SS: Sure. My older brother David was born on October 20, 1937. And his full name was David Kenichi Shikuma, and his mom was Mary, Mary Takii was her maiden name. And he grew up... well, so he was four years old when they got taken away to camp, and my uncle Heek and uncle Charlie told me that, yeah, he wasn't that genki, that healthy as a young child, and they thought he was going to die when they first got to Poston, because the sanitation was bad, the food was bad, the medical care was virtually nonexistent, and he got this bad diarrhea. They thought it was dysentery, maybe, and he just kept losing weight. Yeah, he was looking really sickly and we thought maybe we would lose them. So fortunately he did pull through. The only picture I've seen, actually of the family in camp, I saw one photo of his kindergarten class at Poston, so there's fifteen, twenty kids in what looks like a sandbox or play area with a few teachers.
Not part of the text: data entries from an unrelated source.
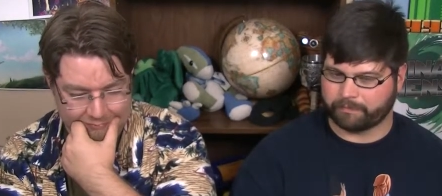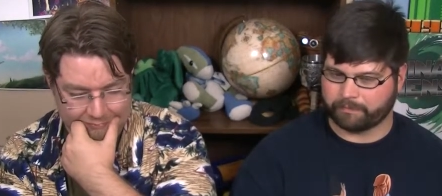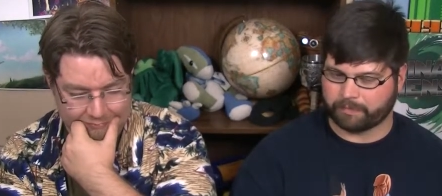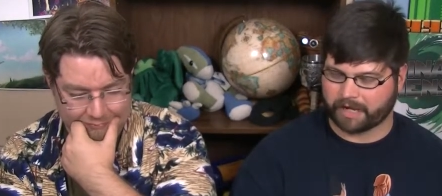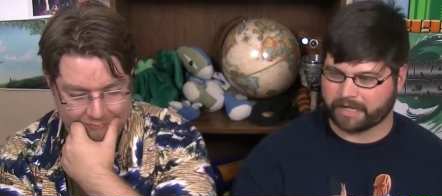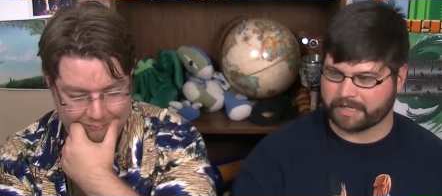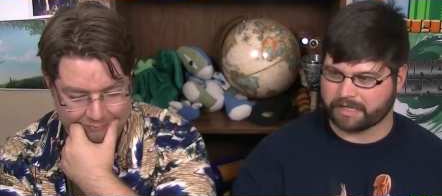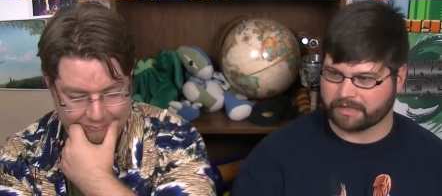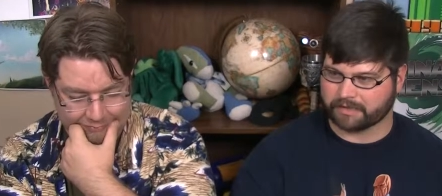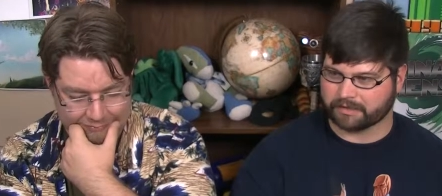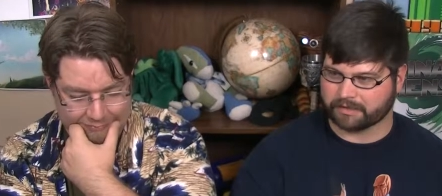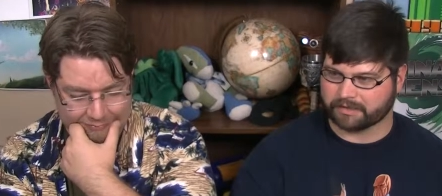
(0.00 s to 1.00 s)

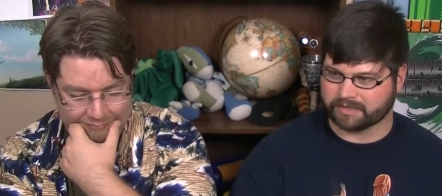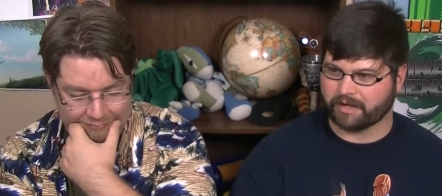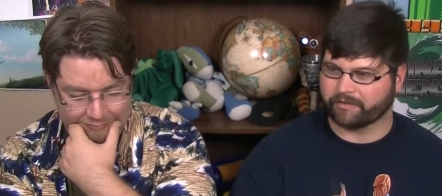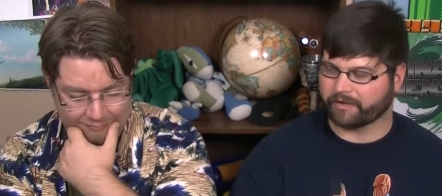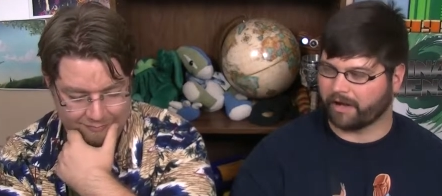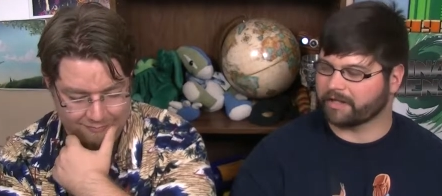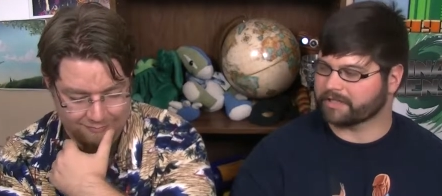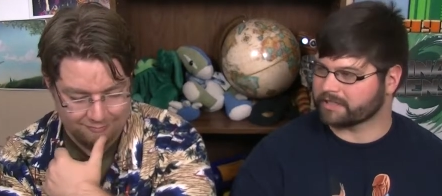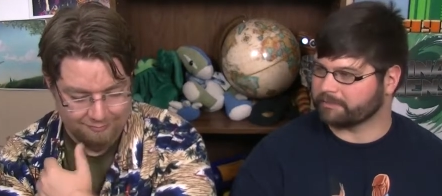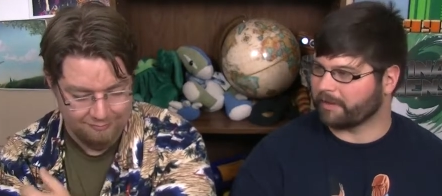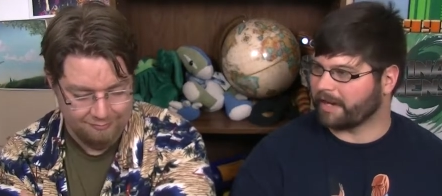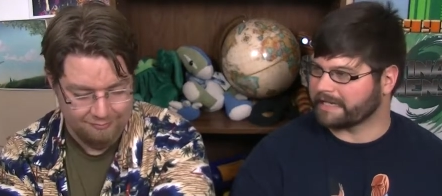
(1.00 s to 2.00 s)
Speaker 1: body self
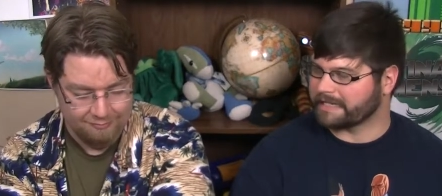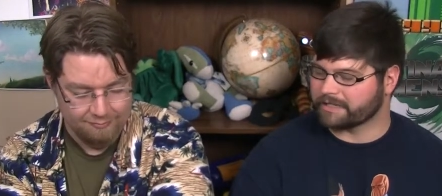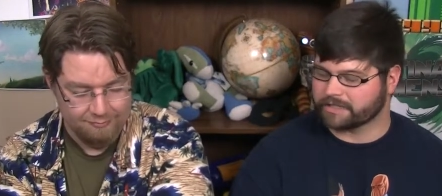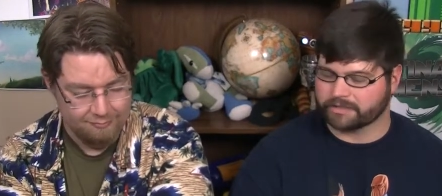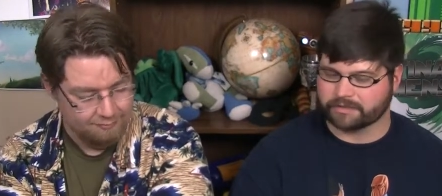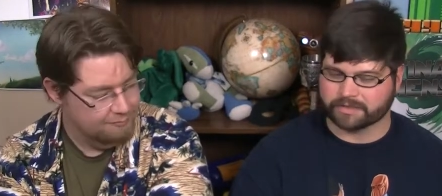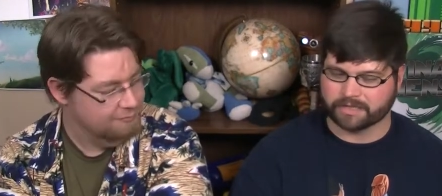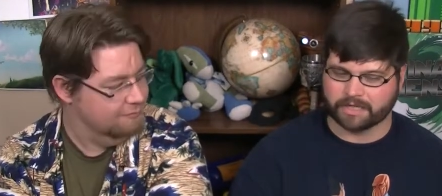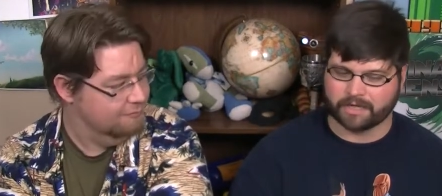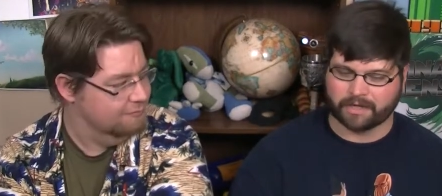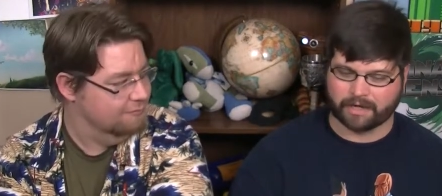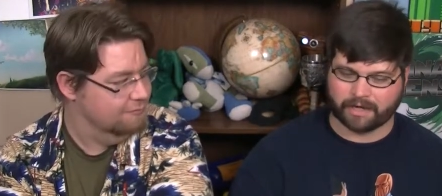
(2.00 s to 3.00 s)
conscious body issues.
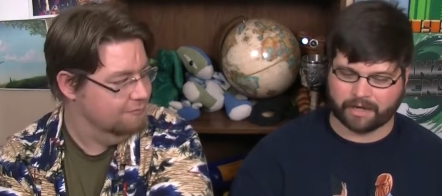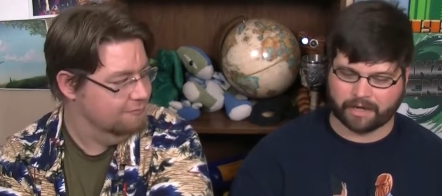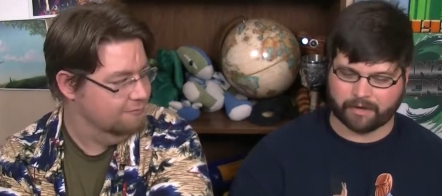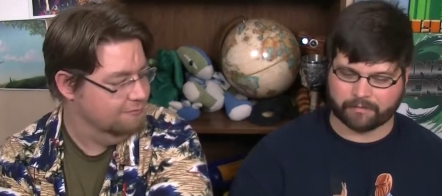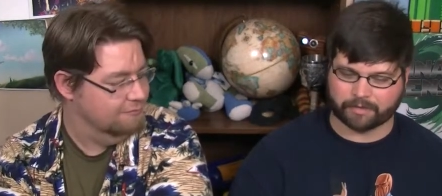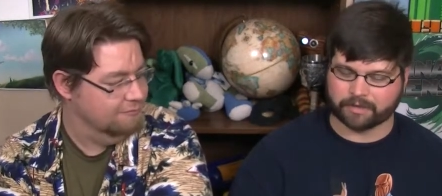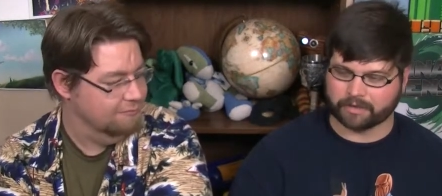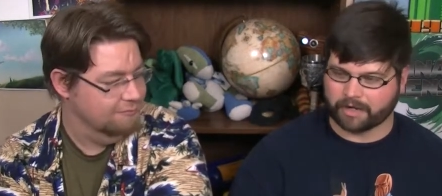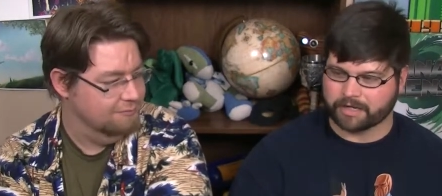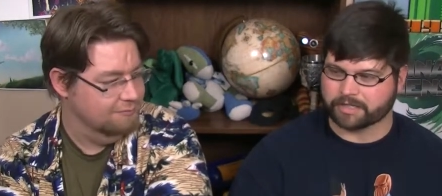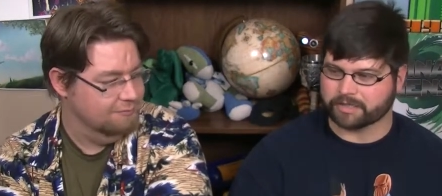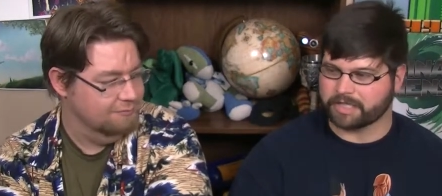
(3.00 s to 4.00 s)
Um,
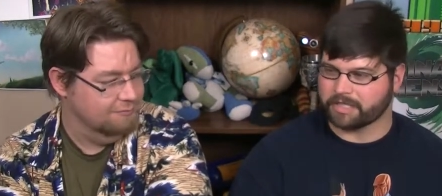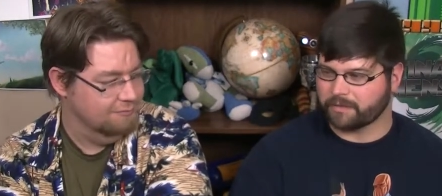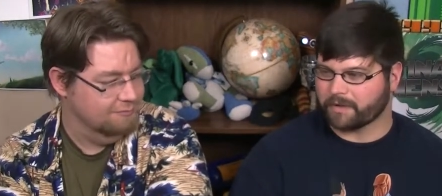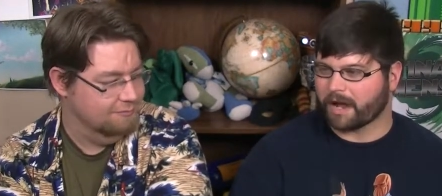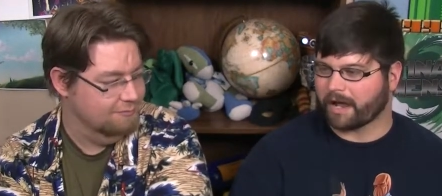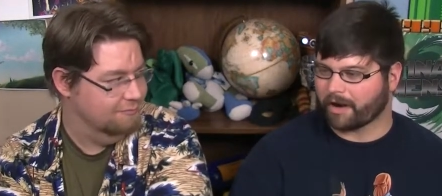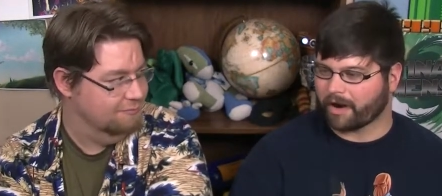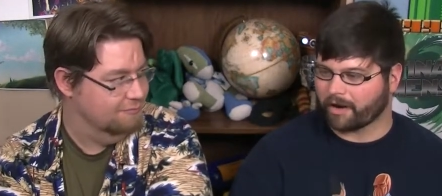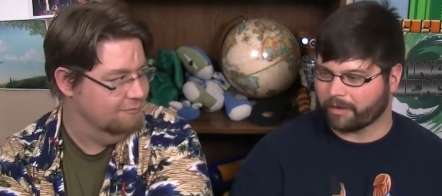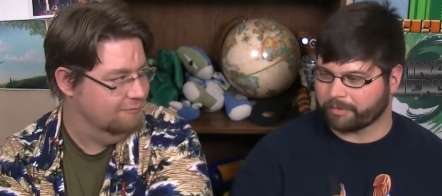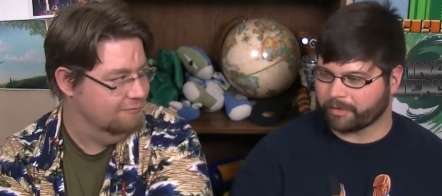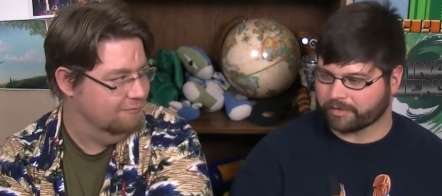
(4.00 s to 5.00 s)
largely, you and I
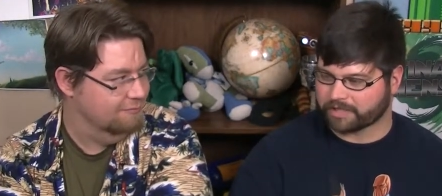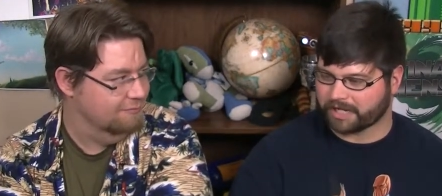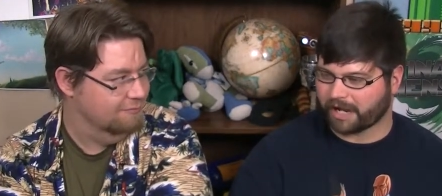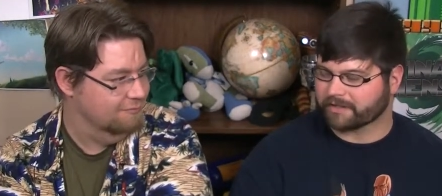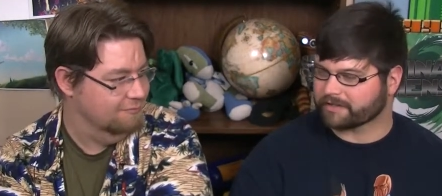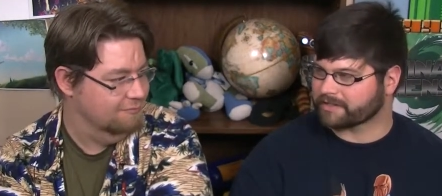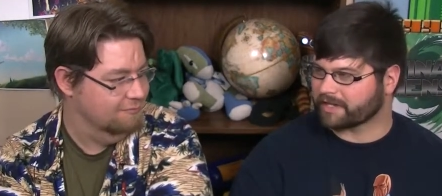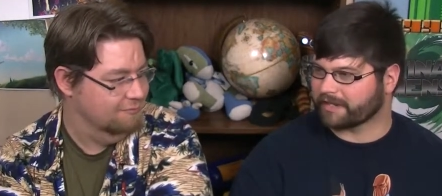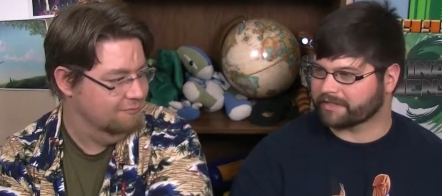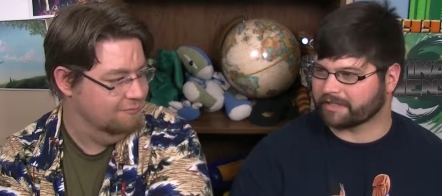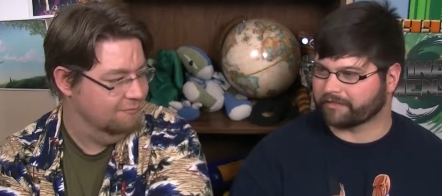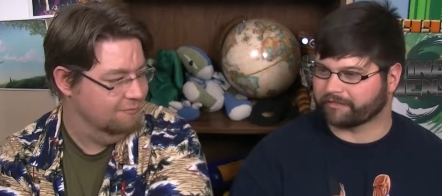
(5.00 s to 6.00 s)
are approaching
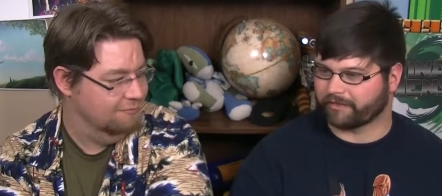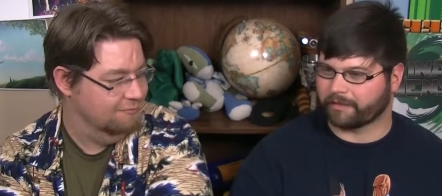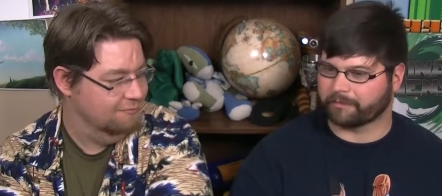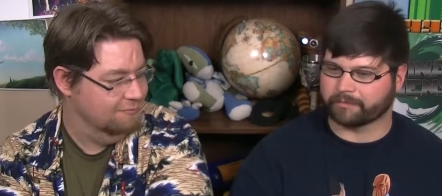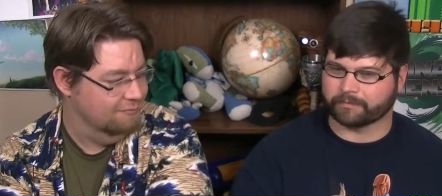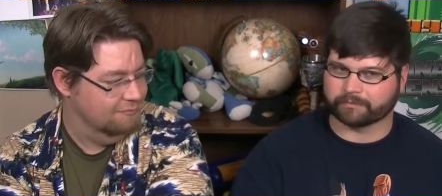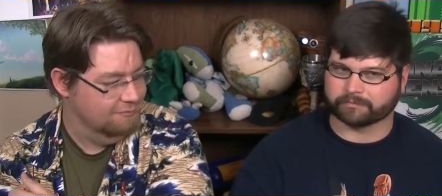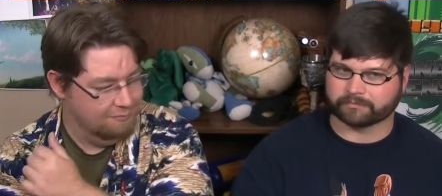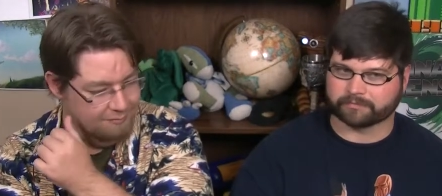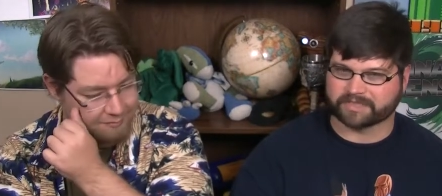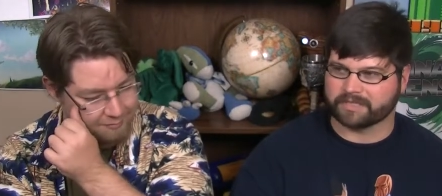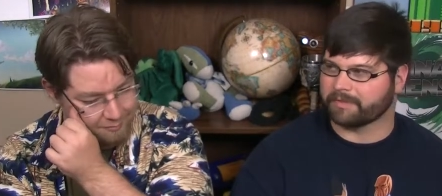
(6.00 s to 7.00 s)
exercising
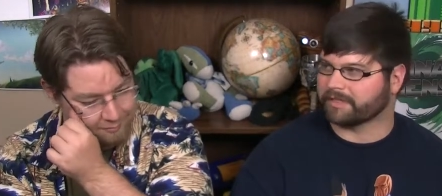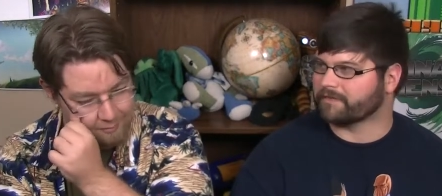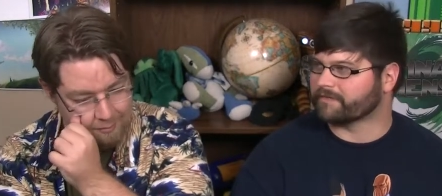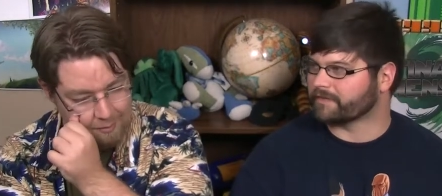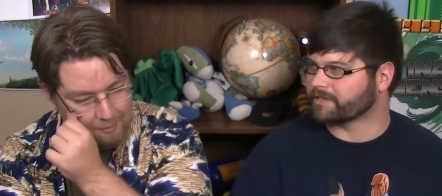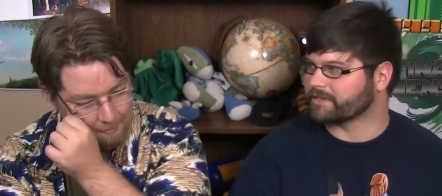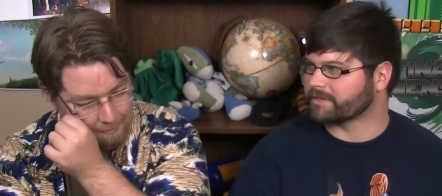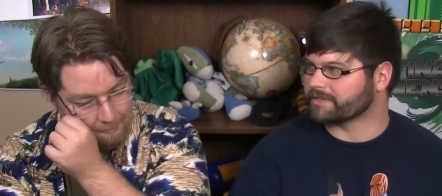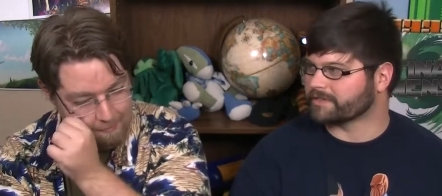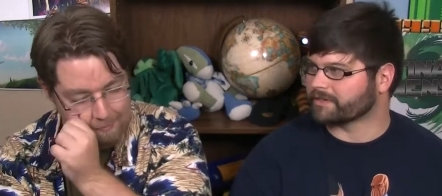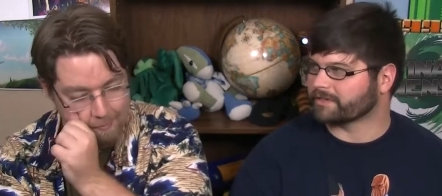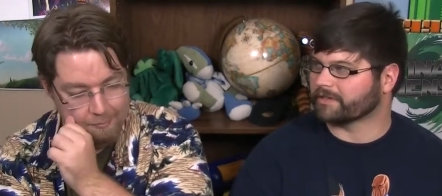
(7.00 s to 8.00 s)
from seemingly
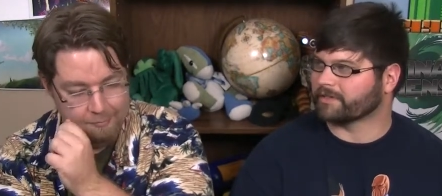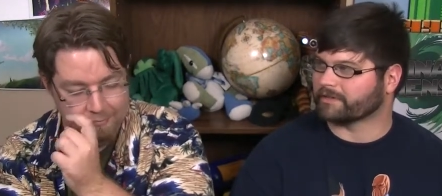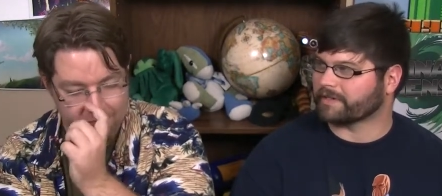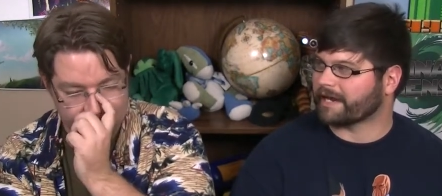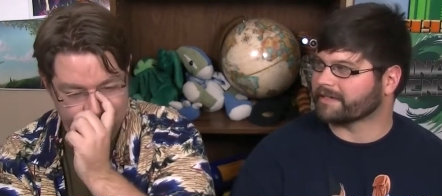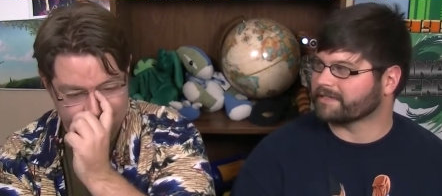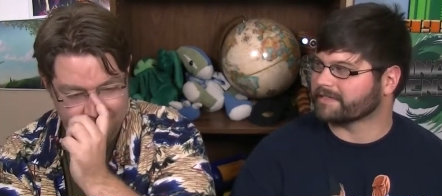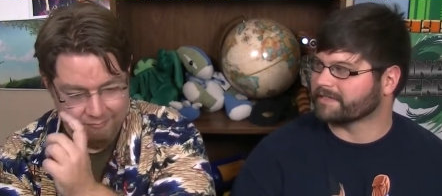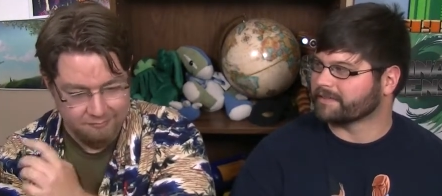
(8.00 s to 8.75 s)
virtuous or correct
And, like, nobody's smiling. The kids aren't smiling, the teachers aren't smiling, so this is a kindergarten class at recess and nobody looks happy. So that really stuck with me. He graduated from Vale High School. Brogan was only like two hundred people, so they had a K through 8 school, like literally a little red schoolhouse with about fifteen kids from K through 8. And then once he graduated, you went to Vale, which was a larger town of about a thousand people and they had a high school, so he went to Vale High School and graduated. And then we moved to California and he might have gone to a junior college for a year or two, but he eventually went to UC Berkeley as did a lot of my cousins: cousin Victor, cousin Hubert, cousin Larry, and graduated there. And that was, like, in 1960 roughly. And the Vietnam War was just starting to appear on the horizon. And there wasn't a draft yet but they were talking about it. So he decided to enlist before he got drafted, so he enlisted in the navy and served for three years and then came back and got a job as a ceramics engineer in Southern Cal.

BY: Is he still alive?

SS: No, he passed away in a car accident ten years ago? Maybe about ten years ago.

BY: Okay, and so you're the middle child?

SS: No, I'm the youngest.

BY: Okay. And so you have a, talk about your sister, I think?
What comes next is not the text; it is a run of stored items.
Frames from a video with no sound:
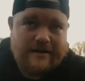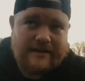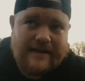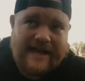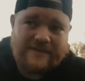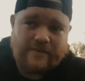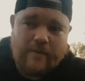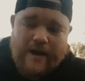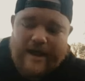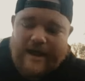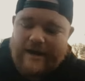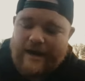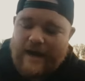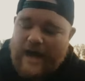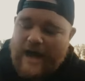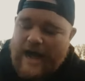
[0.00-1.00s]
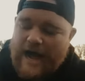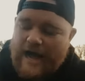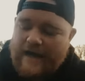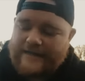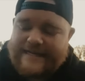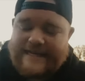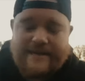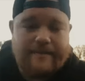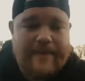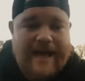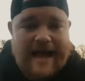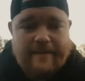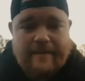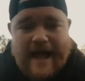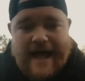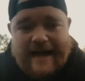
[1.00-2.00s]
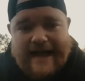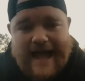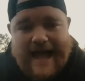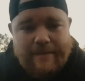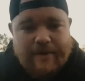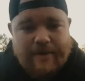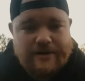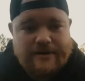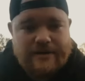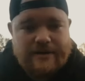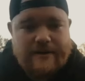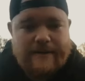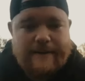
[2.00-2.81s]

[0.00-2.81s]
That's when uh, Team Backpack happened.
SS: Yeah so sister was, full name is Lois Shizue Shikuma. She went by Lois and hated the name for a good part of her life and then, I don't know, twenty, thirty years ago, decided that she'd get rid of Lois and she just goes by Shizue. So Shizue was born on July 29th of 1951, so she was a year and a half older than me. And it was sweltering hot that summer in Oregon, eastern Oregon. Mom was miserable being pregnant at the time, so she said, "I'm never having a kid in the middle of summer again," so I think that's why I was born in December. [Laughs] But yeah, she went to UCLA and got involved in Asian American Studies and Asian American movement stuff down there. She knew a lot of the original staff of Gidra. Gidra had just started up at that point, and there were programs like the EOP program to help disadvantaged youth get into college. And so the Asian caucus basically within that group were a lot of her friends. So she gave me a subscription to Gidra and started sending me material about, that she was getting from Asian American studies, so that's when I actually started learning about the camps.

BY: So it was from your sister?

SS: Yes.

BY: Okay.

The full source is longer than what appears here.